We stand to defend our right to decide who we want, for all the good that God had taught us, for honesty and intergrity. This is more important in our teaching that material wealth and possession. Our faith had taught us man shall not live by bread alone.
— by Baru Bian

==Results==
There were 56% of the voters participated in this election. As expected, Nelson Balang won the election with a majority of 1,452 votes. In terms of percentage, Nelson obtained 67% of the votes while Baru Bian obtained 36%. Older voters tend to vote for BN for more developments in Ba'kelalan while younger voters opted for Baru Bian because of his academic qualifications and championing of native customary rights. The Kelabit people voted for Nelson Balang while Lun Bawang people voted for Baru Bian. Areas such as Limbang, Bario, and Medamit are known to vote for Nelson Balang while the people from the interior of Ba'kelalan such as Long Tuma, Long Tuping, and Long Sebangang voted for Baru Bian. Baru Bian won in 32 polling stations in the lowland regions of the constituency while Nelson Balang won in the highland villages of Ba'kelalan and Bario.

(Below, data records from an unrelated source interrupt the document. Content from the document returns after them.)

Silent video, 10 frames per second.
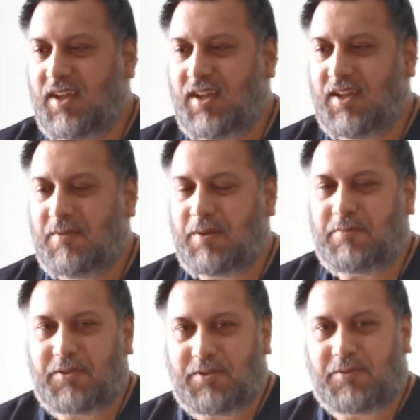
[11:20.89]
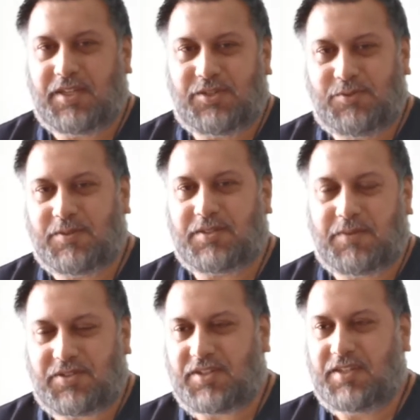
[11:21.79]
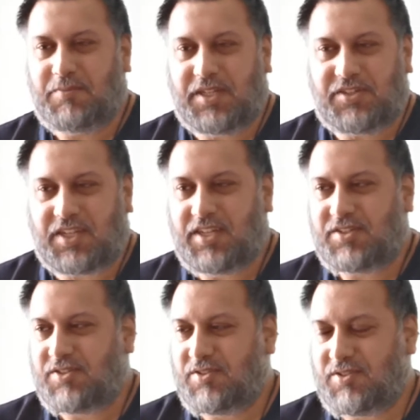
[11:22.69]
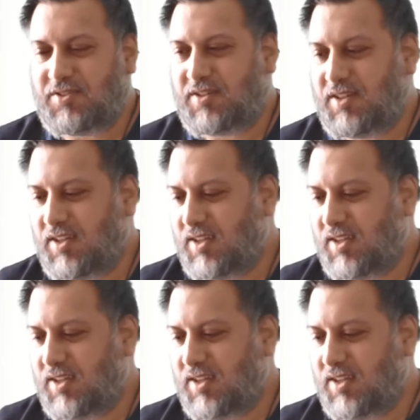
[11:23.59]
I'm not going to worry too much about trying to be educational or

Sarawak state by-election, 18 September 2004: Ba'kelalan Upon the death of incumbent, Judson Sakai Tagal
Party: Candidate; Votes; %; ∆%
BN; Nelson Balang Rining; 2,843; 67.15
Independent; Baru Bian; 1,391; 32.85
Total valid votes: 4,234; 100.00
Total rejected ballots: 79
Unreturned ballots
Turnout: 4,313; 56.04
Registered electors: 7,696
Majority: 1,452
BN hold; Swing; {{{2}}}

==Aftermath==
After the by-election, Nelson Balang vowed to continue Dr Judson Sakai's legacy in developing Ba'kelalan. Meanwhile, Baru Bian accepted his defeat. He said he will continue to defend native land rights. Baru was also willing to contest the seat again in the coming 2006 state election. Baru also reminded BN on finding the cause on why there is considerable number of voters not supporting BN. He also hoped that BN will help to alleviate the socio-economic and infrastructure problems in Ba'kelalan. Baru also congratulated his cousin after the election.

Prime minister Abdullah Ahmad Badawi thanked the voters and congratulated Sarawak chief minister Abdul Taib Mahmud for winning the by-election. Malaysian deputy prime minister Najib Razak said that Barisan win was expected because the people already expressed their wish for more development.